- Born: Jane Ellen Agnew 1817–1820 New Jersey
- Died: 1904–1907 (age 87) New Brunswick, New Jersey
- Other names: Mrs. John Taylor
- Occupation: Science writer
- Years active: 1839–1860
- Notable work: Physiology for Children

= Jane Taylor (science writer) =

American children's textbook author

Jane Taylor (c. 1817–1820 — c. 1904–1907) was a pre-American Civil War writer of children's physiology books. Her works were widely distributed and provided instruction on basic anatomy, health maintenance and social etiquette.

==Early life and education==
Jane Ellen Agnew was from New Brunswick, New Jersey. Her birth date varies on census records but fairly consistently report that she was ten years younger than her husband, J. Orville Taylor, who was born on May 14, 1807. The couple were married on November 16, 1835, or 1836. They had a son, Edward, born around 1850, who married and then died in 1880. Edward and his wife Lydia had a daughter Mary born that same year. Very little biographical information on her has surfaced, primarily because she was often confused with the English author Jane Taylor. Her obituary confirms that Jane Agnew Taylor was the author of Physiology for Children, as well as a contributor to other leading journals in New York.

==Career==
Taylor began publishing educational books for children in 1830s. Orville was a proponent of developing professionalization of the teaching profession and advocated for standardized text books for public education. As the secretary of the American Common School Union and later the American Common School Society, he wrote, published, and sold educational textbooks. He filed the copyrights on Jane's works; under the law at that time, a wife could not appear in court or defend herself without her husband or a guardian's representation.

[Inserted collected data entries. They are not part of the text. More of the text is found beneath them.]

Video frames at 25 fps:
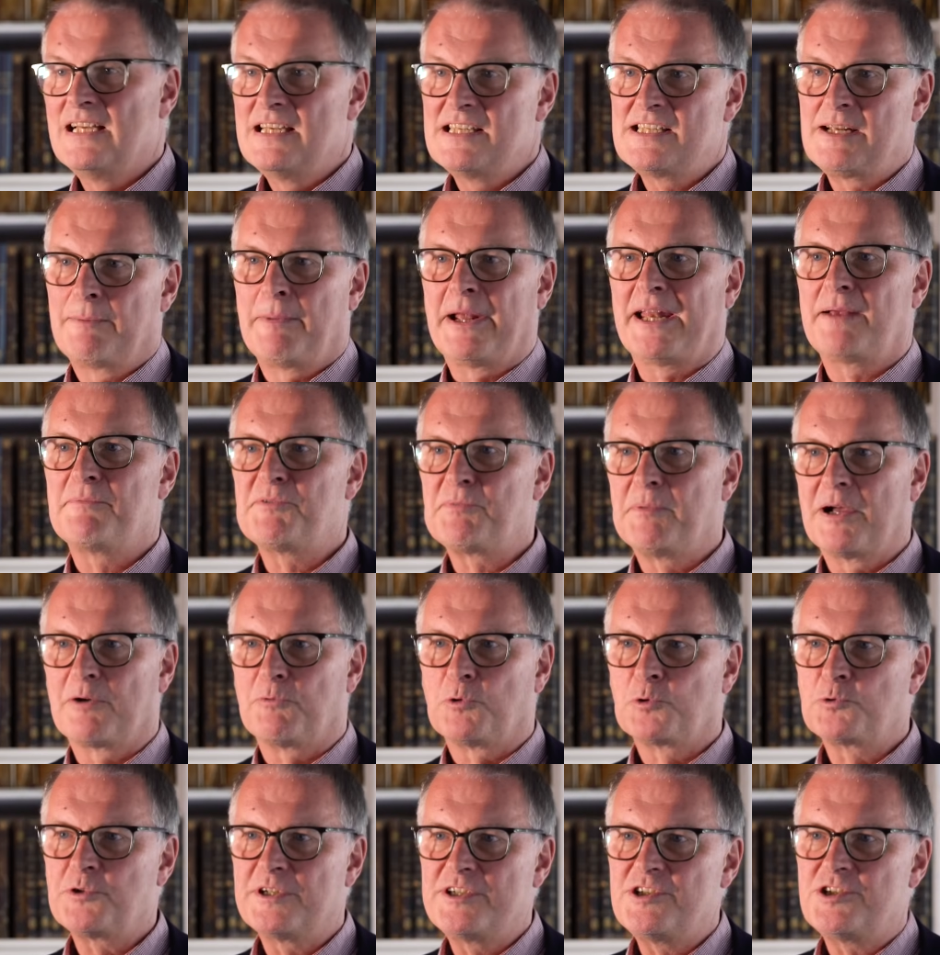So my name is Mike
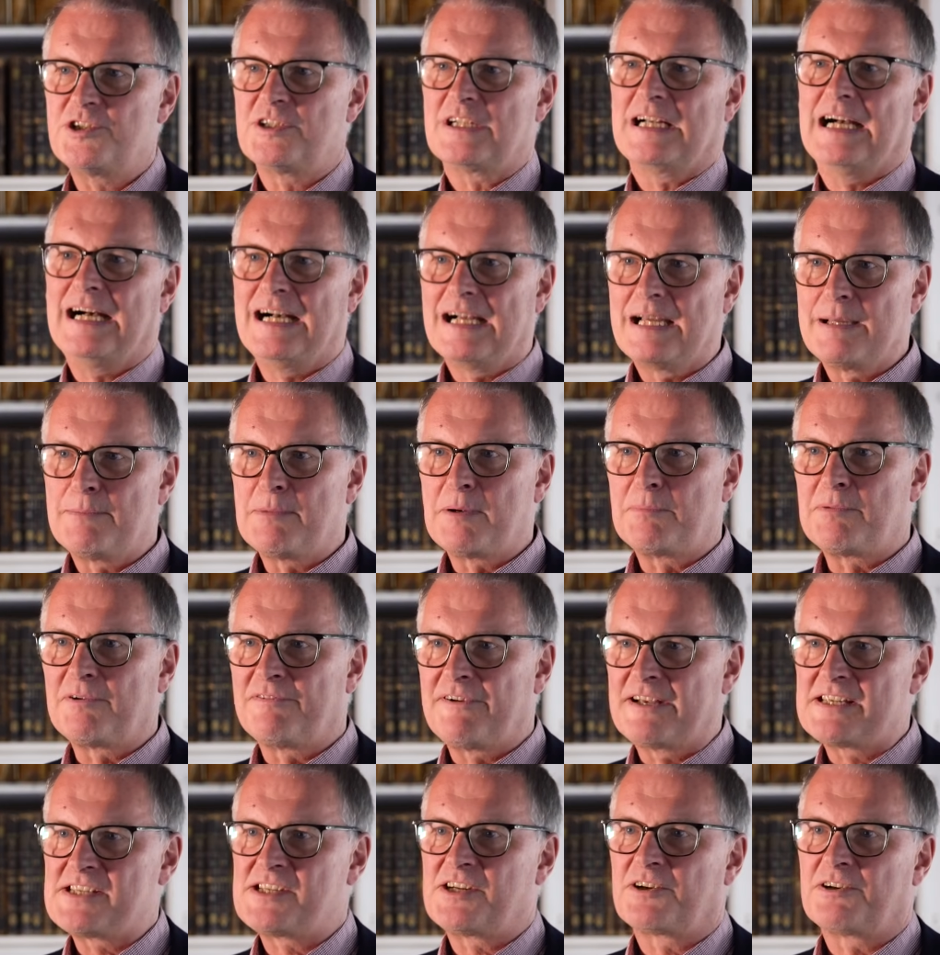Wooldridge. I am a
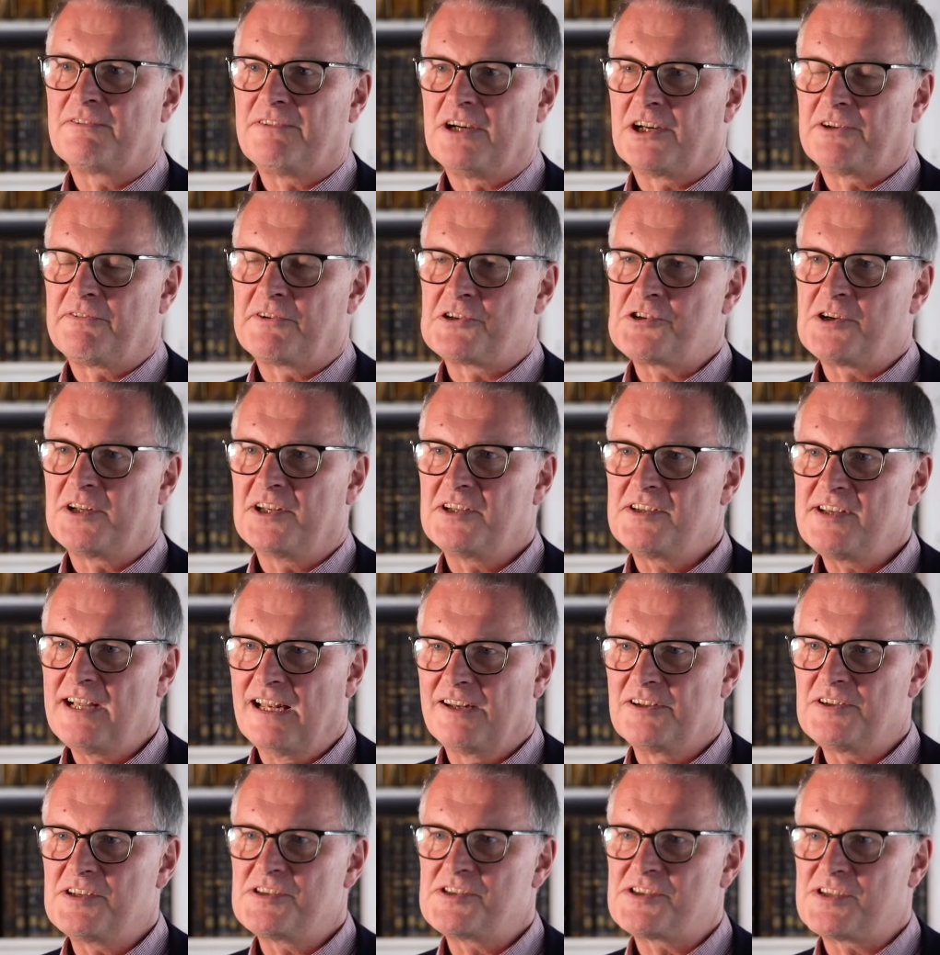professor of artificial
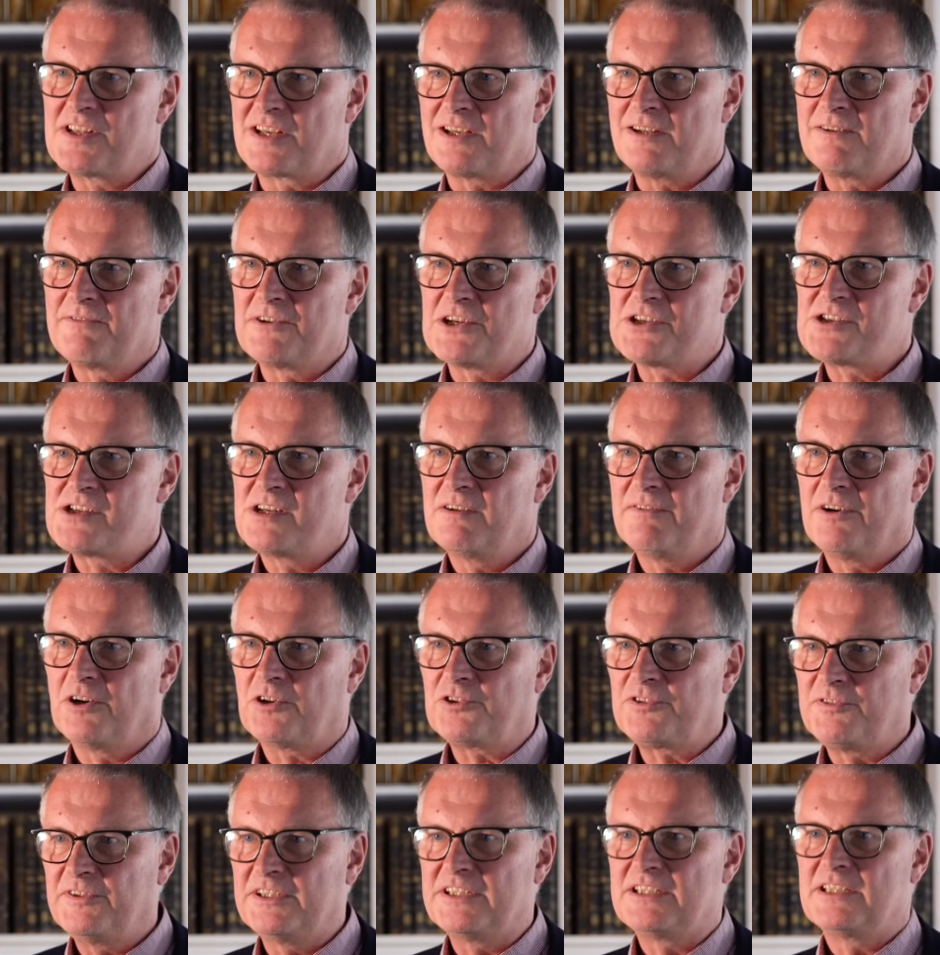intelligence at the University of
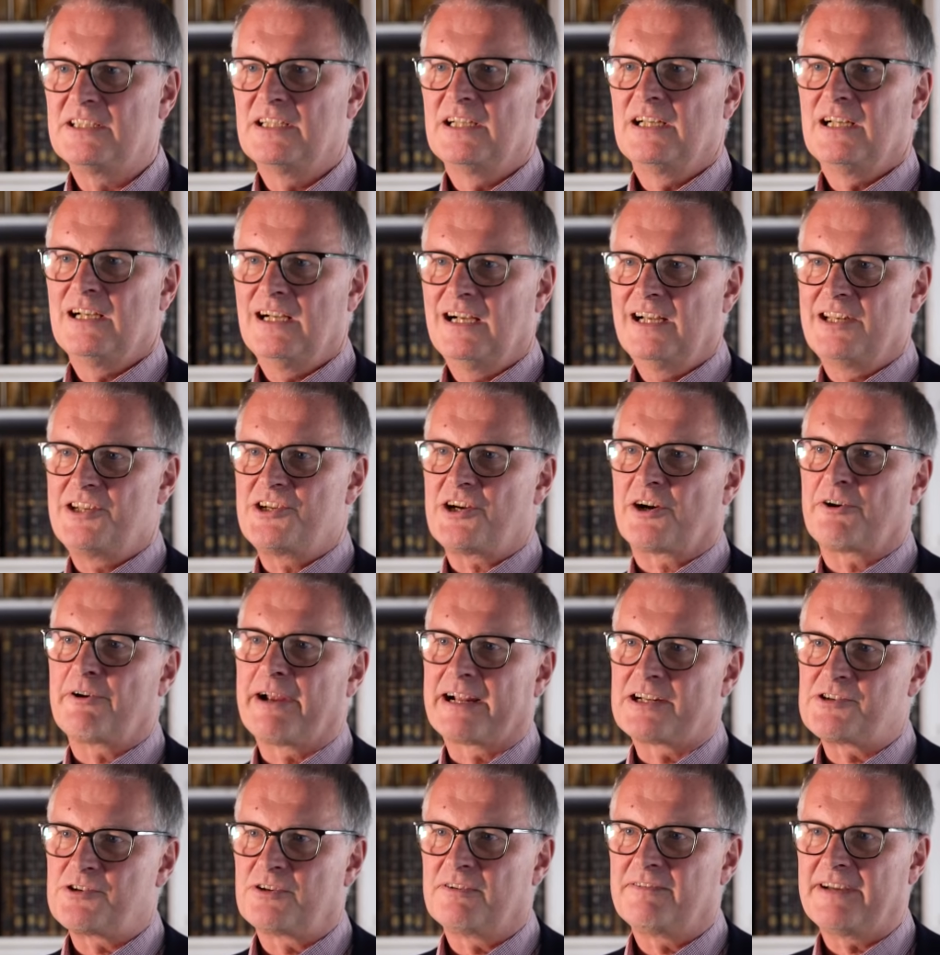Oxford and
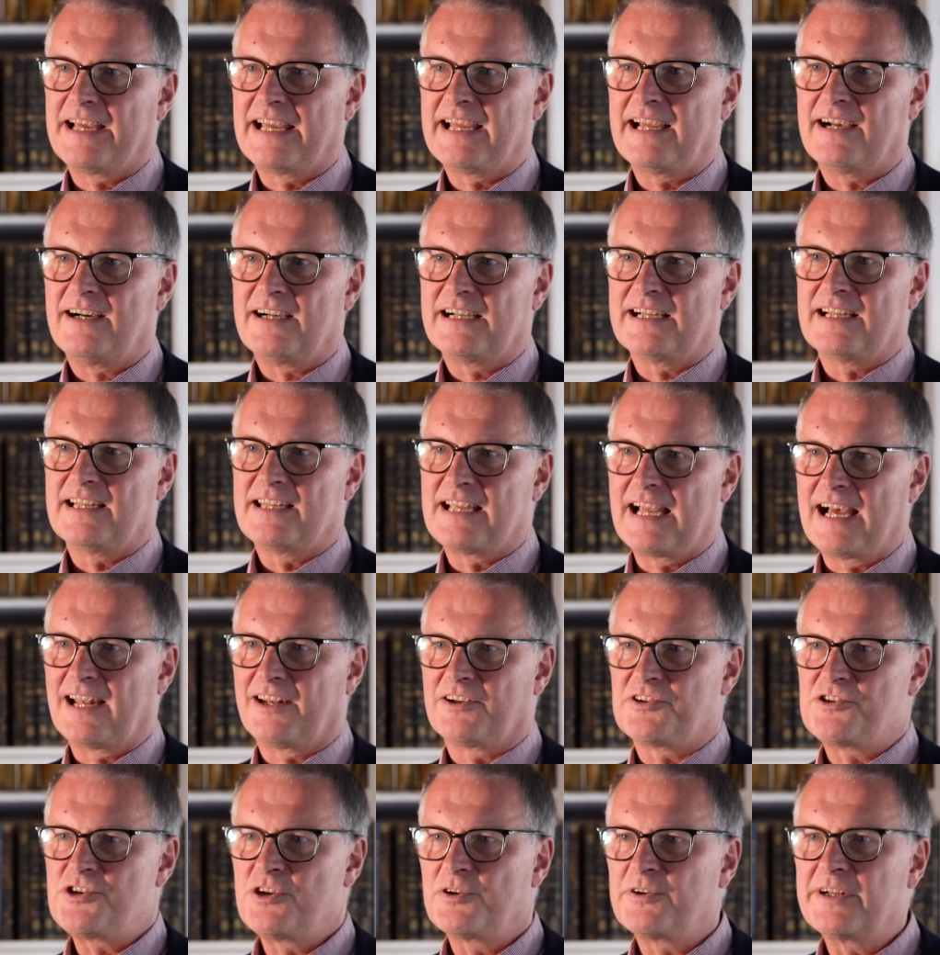director of AI at the
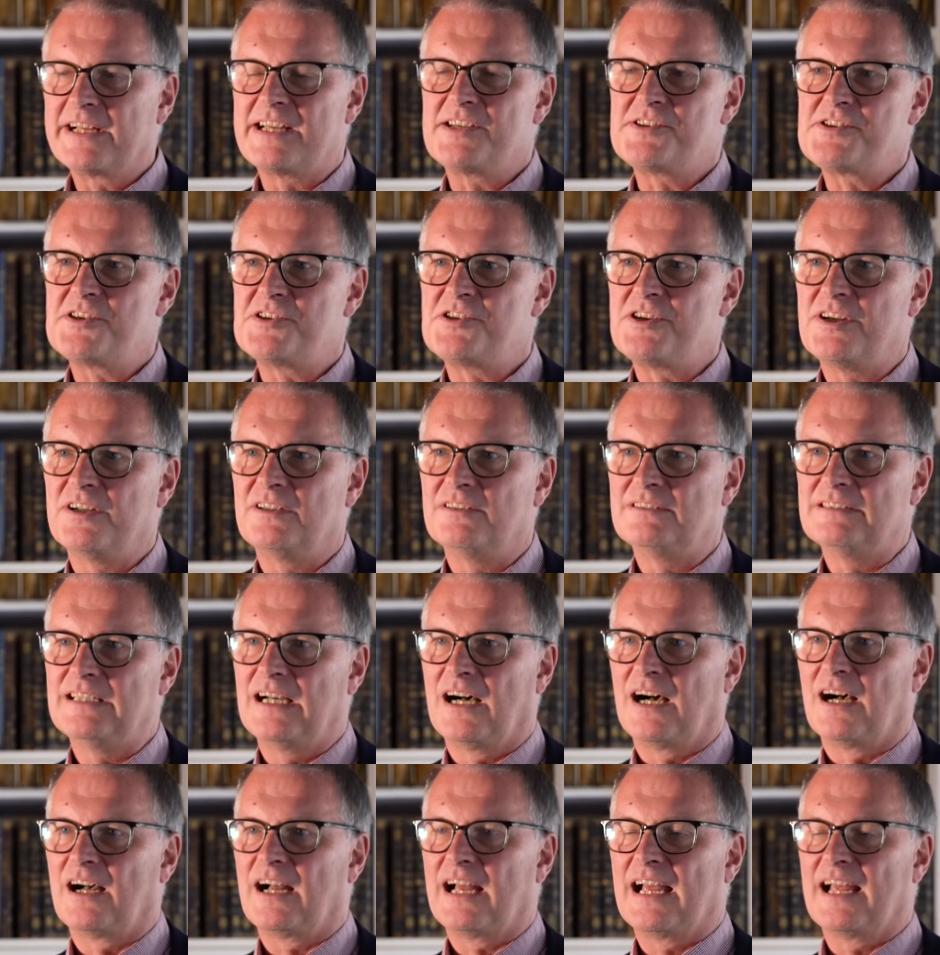Alan Turing Institute
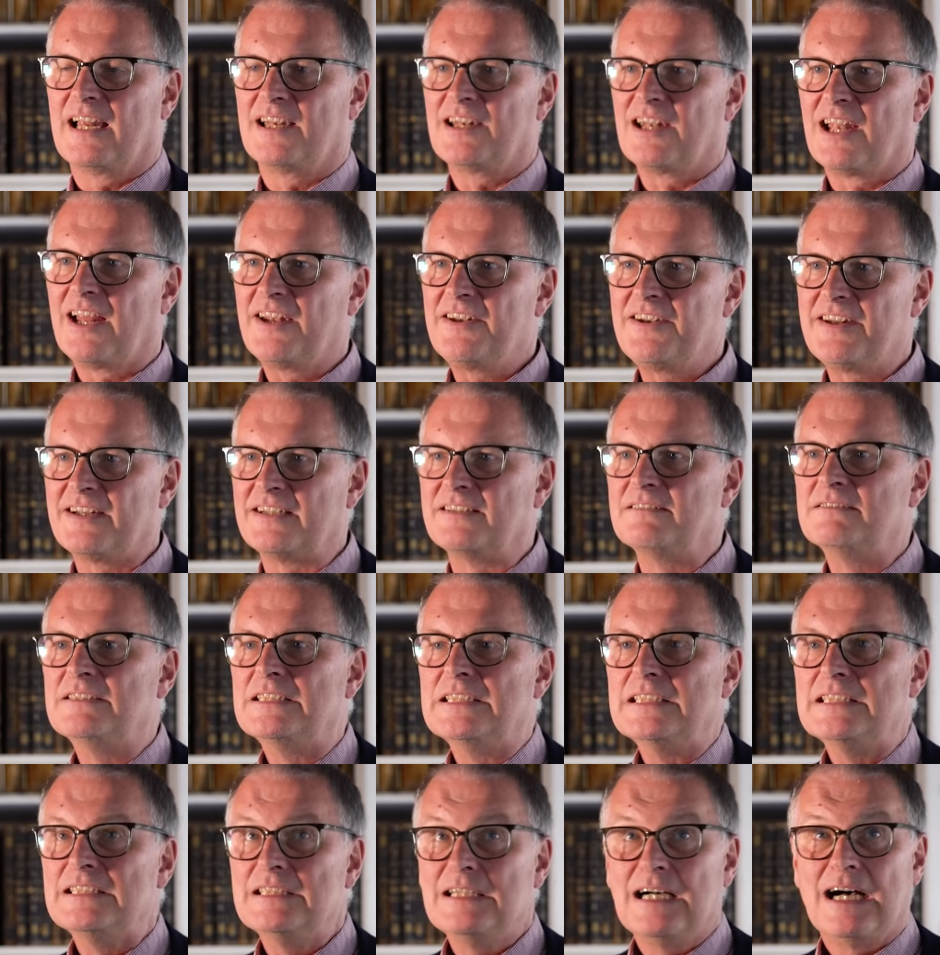in London.
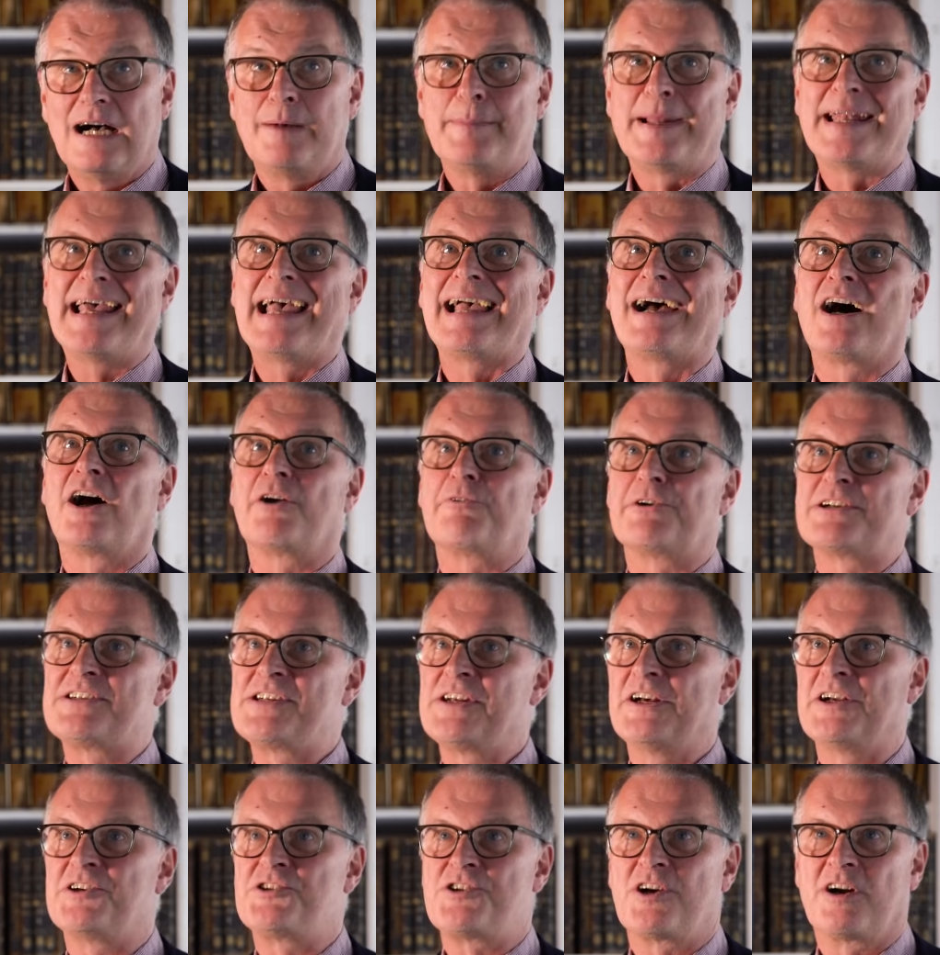I'm an AI
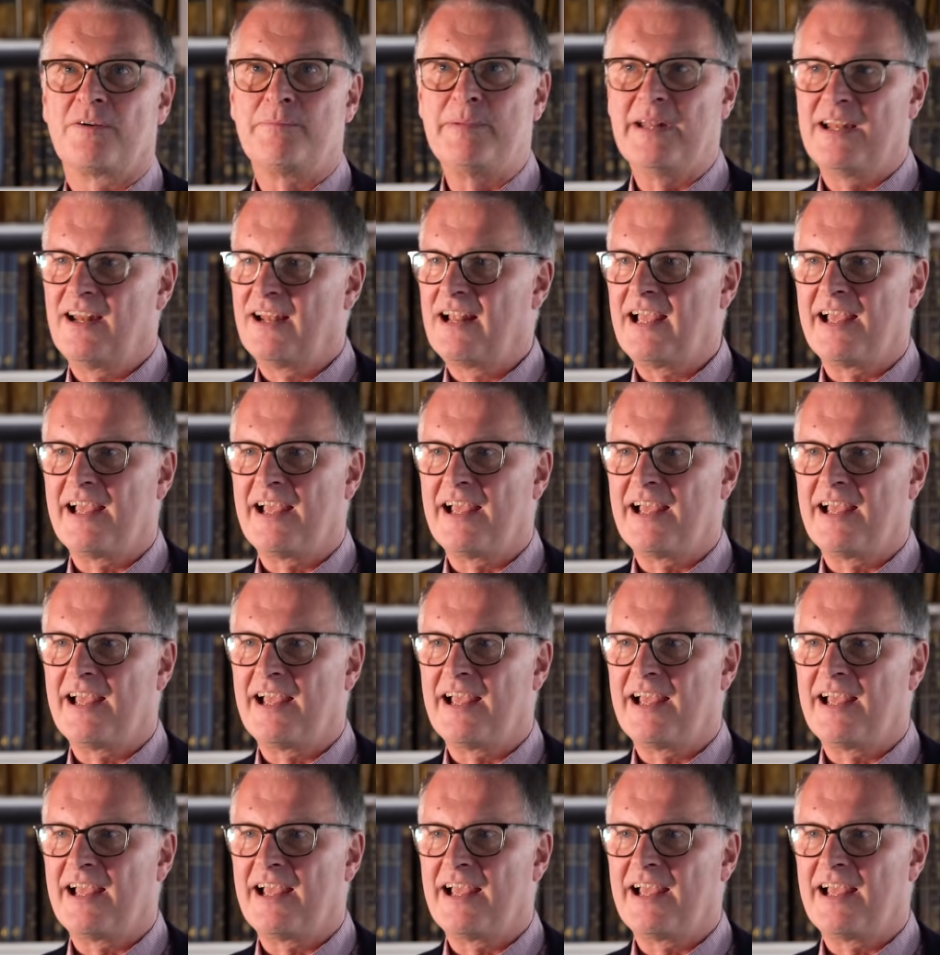researcher. I've been an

She wrote The Girls School Book No. 1, as early as 1837, which her husband published, and was in its fourth edition by 1839. The book was described as a first reading primer for girls, teaching them proper behavior.

Beginning in the 1830s, discussions of anatomy and physiology became popular, and were increasingly seen as necessary information for women to know to maintain the health of their families. Women were expected to be able to transmit information to their children and other women about their bodies, excluding explicit sexual information. Catharine Beecher and Taylor began writing texts to relay basic information on the body, omitting discussion of sexual anatomy. These books focused on the benefits of good posture, physical education, diet, exercise, and proper moral behavior.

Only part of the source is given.